UTF-8 is the most popular encoding on the internet and is used in between 95 to 100% of all websites. It is now considered the international standard for Unicode encoding. Virtually all modern applications support UTF-8, and many standards and applications only accept files encoded in UTF-8. UTF-8 files are safe to use with programming languages that use escape or special characters.

Here are some of the main advantages of UTF-8:

  • UTF-8 can encode all possible Unicode code points.
  • It only uses a byte containing all zeroes to represent the null character. This maximizes interoperability with the C programming language and legacy protocols that use 0 to indicate the end of a file.
  • All ASCII strings are valid UTF-8 strings and have the same code points. This means UTF-8 can encode ASCII files. Seven-bit values never otherwise occur in UTF-8, avoiding confusion.
  • UTF-8 is a compact and concise encoding. Most Unicode characters can be stored in one or two bytes.
  • UTF-8 can resynchronize at the next code point to recover from corrupted or lost data. Because certain values cannot occur in UTF-8, errors are easier to detect. The start of a character can be found within three bytes of any point in the file, and the sequence for one character never begins inside another character.
  • It avoids the bytes FF or FE, to avoid confusion with the UTF-16 byte order mark. This means it is impossible to misinterpret a UTF-8 file as UTF-16.
  • It is byte-oriented and the encoding does not depend on the underlying hardware architecture. The first byte indicates the number of bytes of the next character.
  • If a file gets split in the middle of a character, only a single character is lost.

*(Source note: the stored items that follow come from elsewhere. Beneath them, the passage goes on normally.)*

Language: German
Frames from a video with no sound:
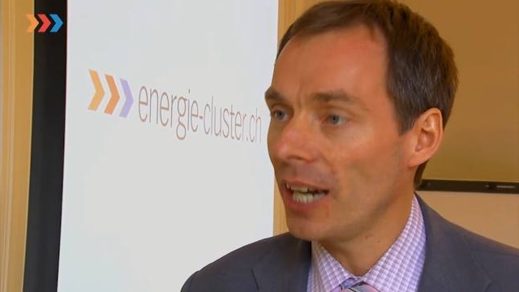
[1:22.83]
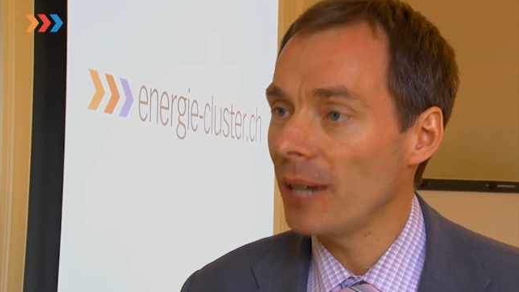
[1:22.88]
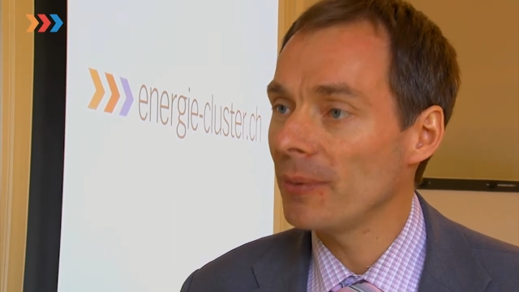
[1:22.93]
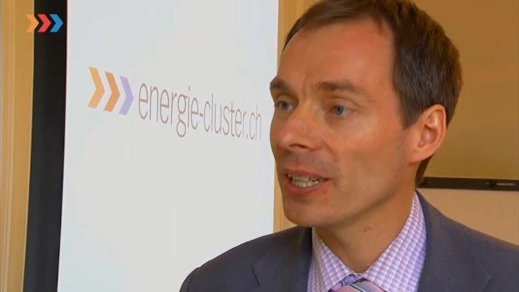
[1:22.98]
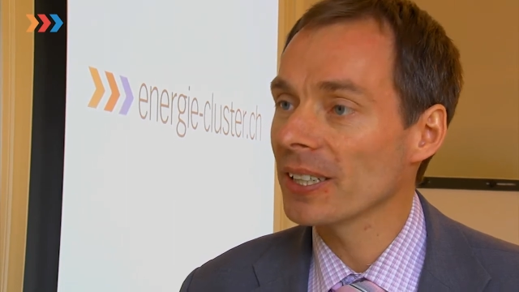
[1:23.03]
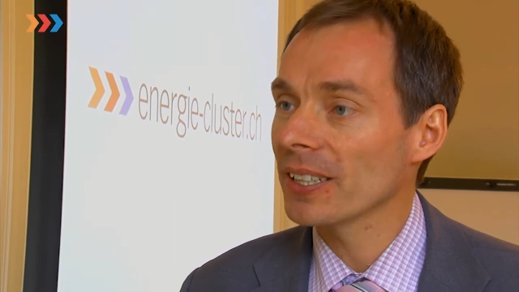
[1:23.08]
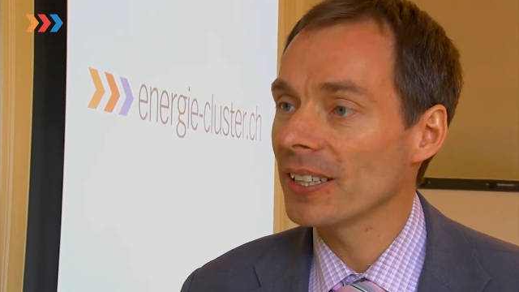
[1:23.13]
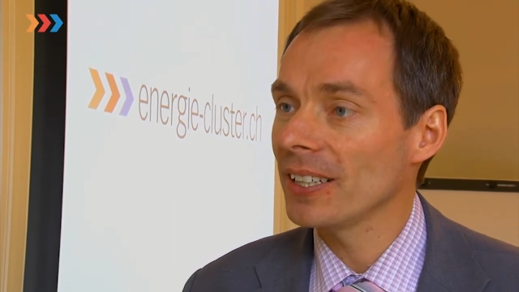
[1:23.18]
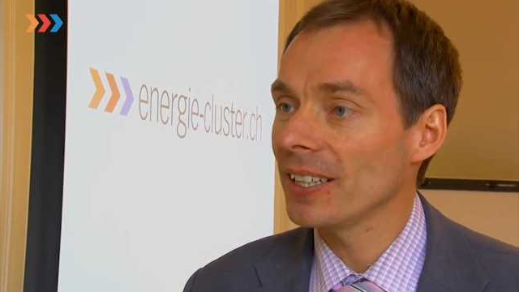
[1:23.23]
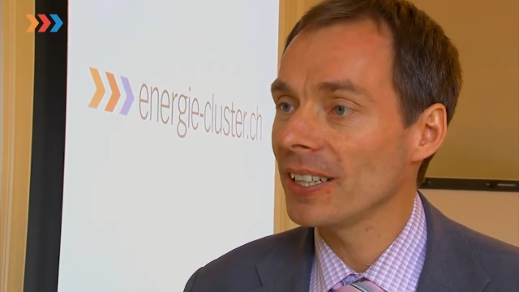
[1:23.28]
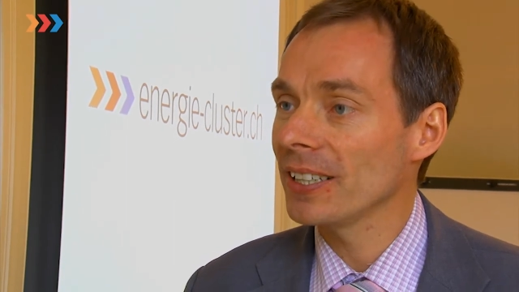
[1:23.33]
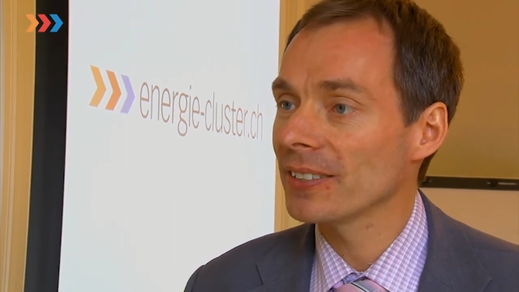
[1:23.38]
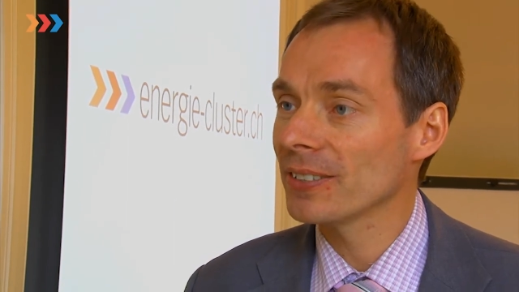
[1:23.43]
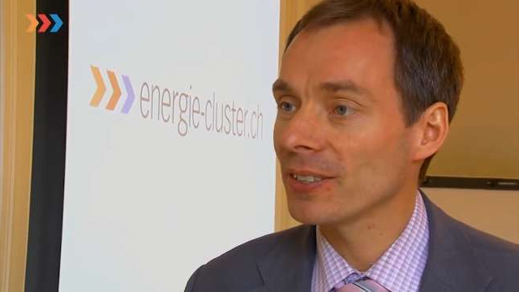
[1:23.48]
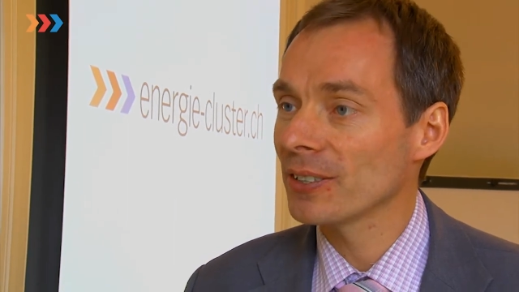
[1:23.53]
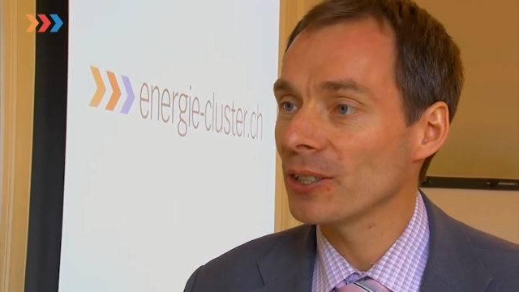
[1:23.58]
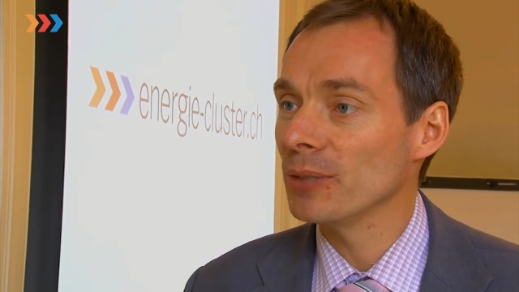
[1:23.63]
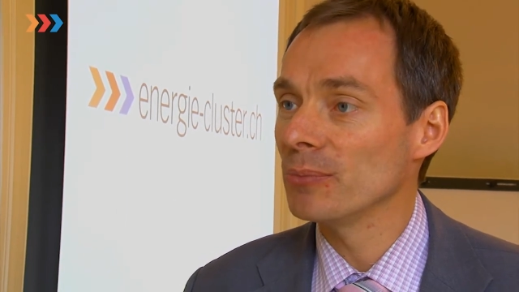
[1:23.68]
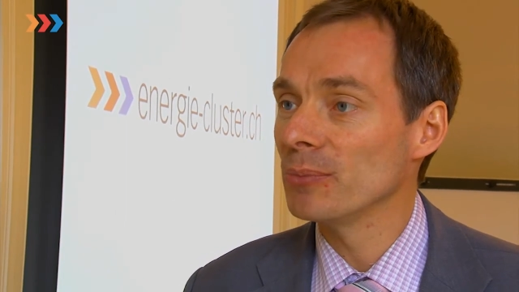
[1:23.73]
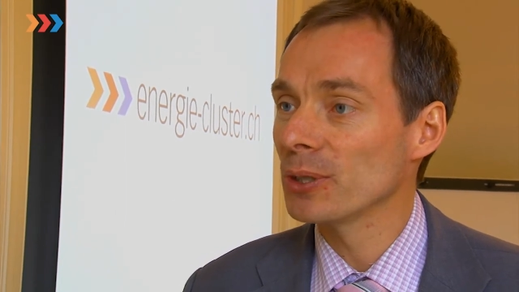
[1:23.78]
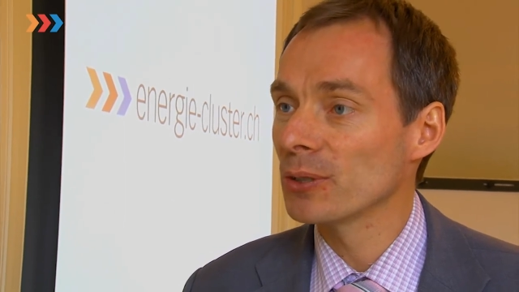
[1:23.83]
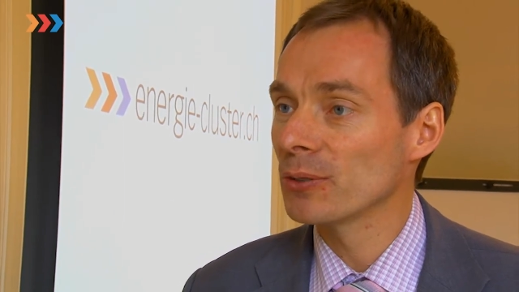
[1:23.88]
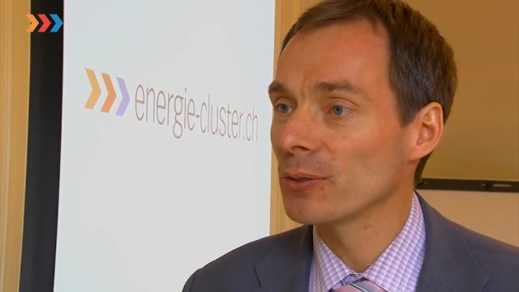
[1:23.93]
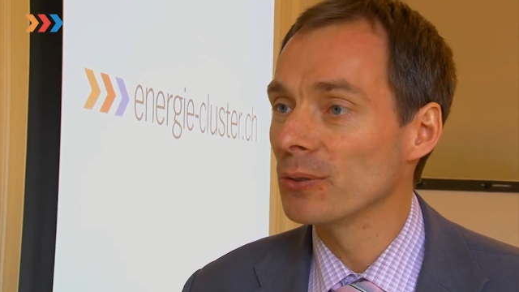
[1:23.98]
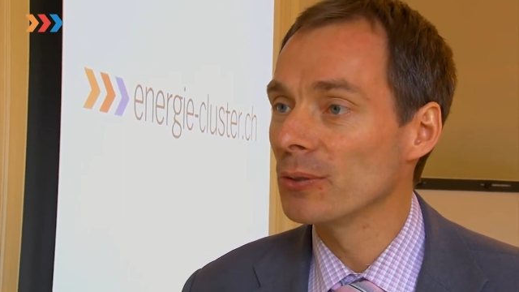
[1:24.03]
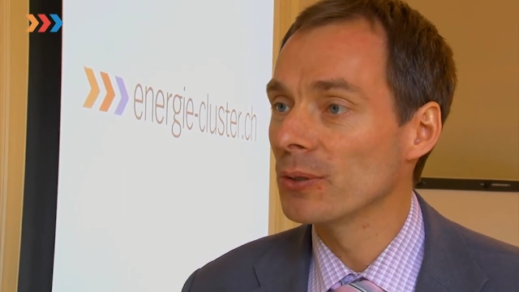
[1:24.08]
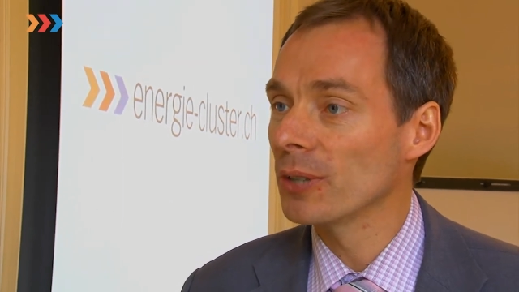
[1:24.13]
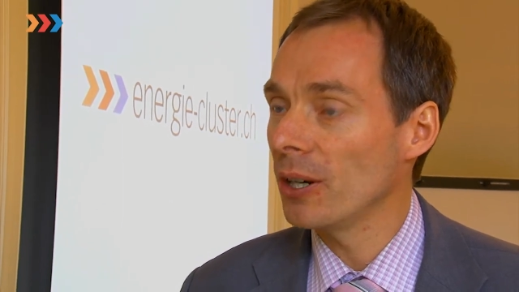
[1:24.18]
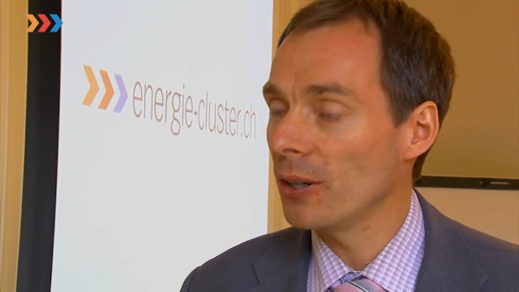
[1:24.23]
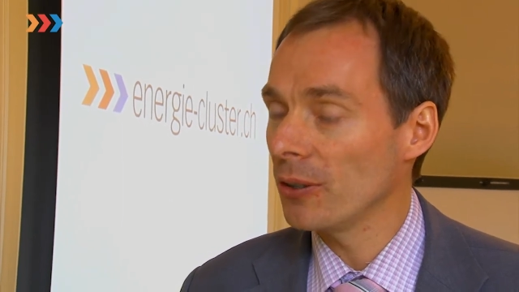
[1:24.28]
Arbeit geleistet in
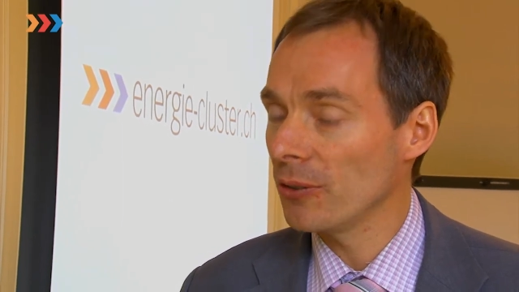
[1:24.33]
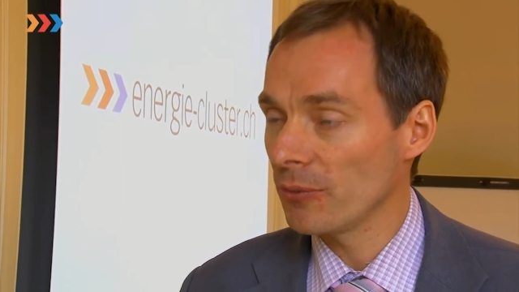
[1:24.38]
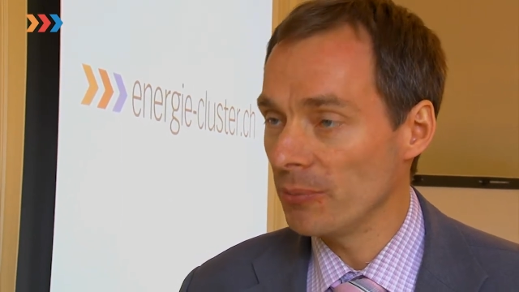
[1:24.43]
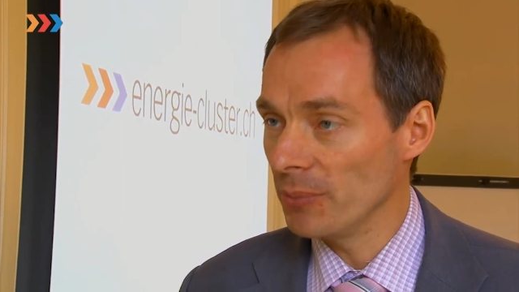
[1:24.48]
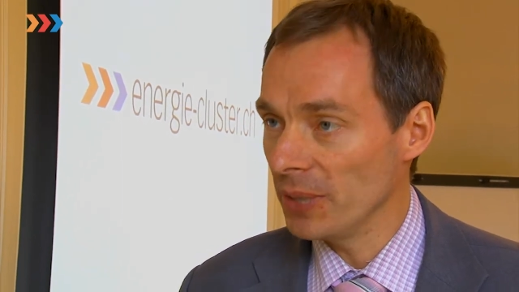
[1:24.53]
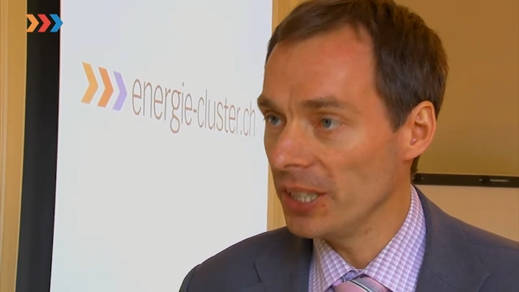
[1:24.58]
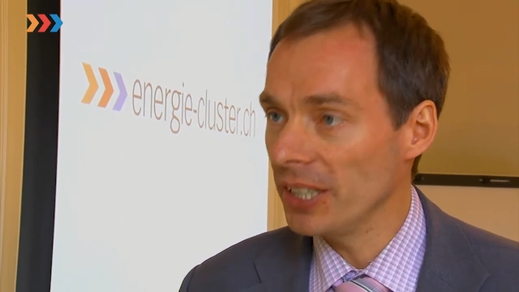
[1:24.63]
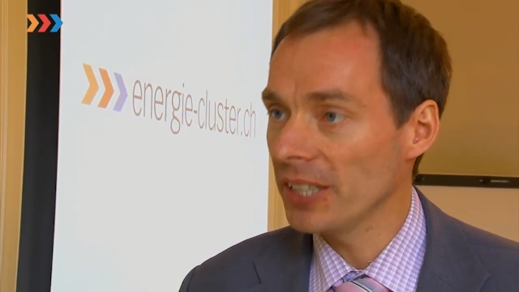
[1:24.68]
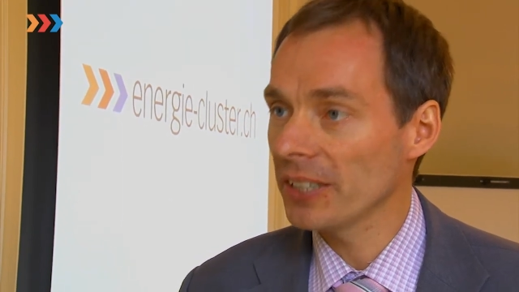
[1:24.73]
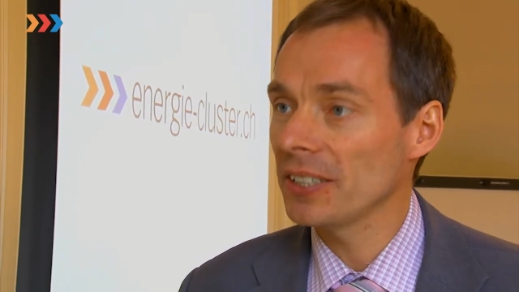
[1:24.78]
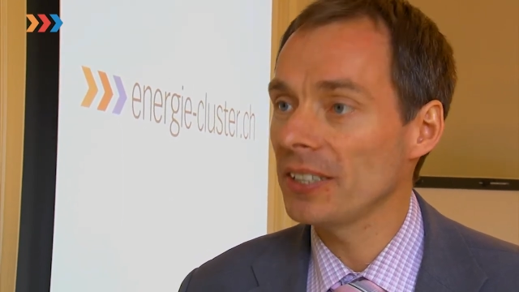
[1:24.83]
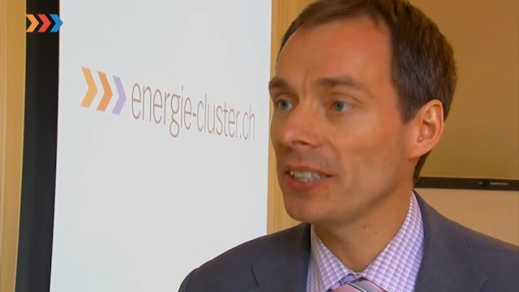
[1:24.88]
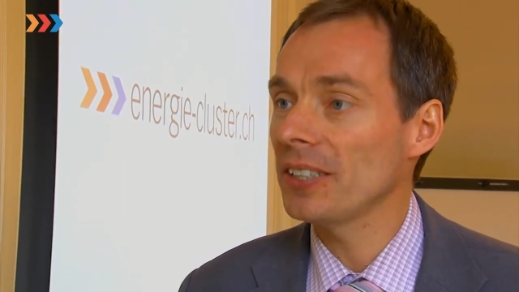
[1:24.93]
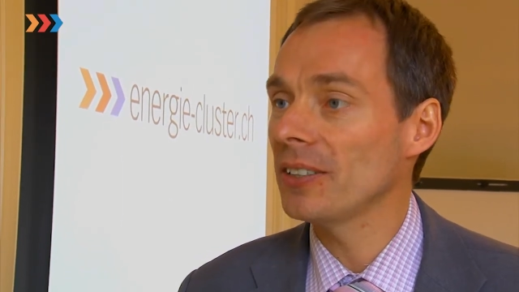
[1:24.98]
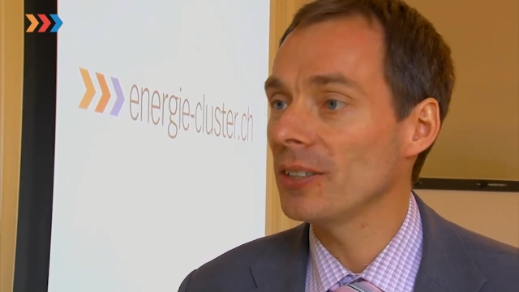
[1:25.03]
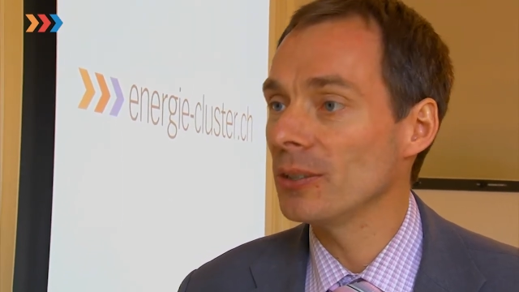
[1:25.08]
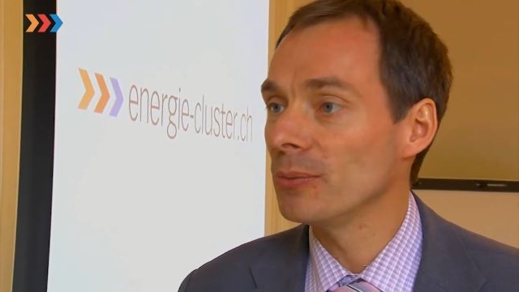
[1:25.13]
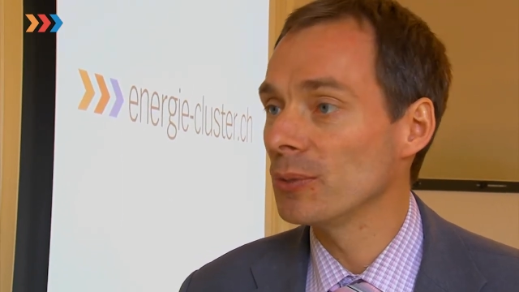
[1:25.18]
Bezug auf Minergie,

The Unicode encoding process follows an establishing encoding formula, which designates certain bits as framing bits. In practice, this restricts the maximum value to 21 bits. The encoding technique can be described as follows.

  • One-byte values begin with a 0, followed by the 7 bits of the code point. All ASCII values, and only the ASCII values, are encoded as one-byte values.
  • For two-byte values, the first byte begins with 110, and the second with 10. A byte beginning with 10 is a continuation byte. The remainder of the bits encodes the code point. These values are used for all Latin-style alphabets, along with Greek, Cyrillic, Hebrew, Arabic, and some other languages. Two-byte values also encode diacritical marks and International Phonetic Alphabet (IPA) extensions.
  • Three-byte values start with 1110. The second and third bytes begin with 10. This plane of values encodes the Basic Multilingual Plane, including almost all characters commonly in use, and many emojis.
  • Four-byte values are indicated with leading 11110 bits. The remaining three bytes start with 10. Emojis, mathematical symbols, and some ideographic symbols from Asian languages are encoded using four bytes.
  • Certain bit patterns indicate an invalid sequence. This could indicate a potentially valid code point that has not been assigned a value yet or an invalid UTF-8 value. An example is an unexpected continuation byte. Most invalid values are dropped, but hackers have used them to bypass security measures.
  • The byte order mark 0xEF 0xBB 0xBF at the start of a file indicates the file uses UTF-8. However, it is not recommended or required and might confuse some systems. If the file begins with the byte order mark FEFF, the file is encoded in UTF-16, not UTF-8.

As an example, here is how to encode the Unicode code point for the Peso symbol .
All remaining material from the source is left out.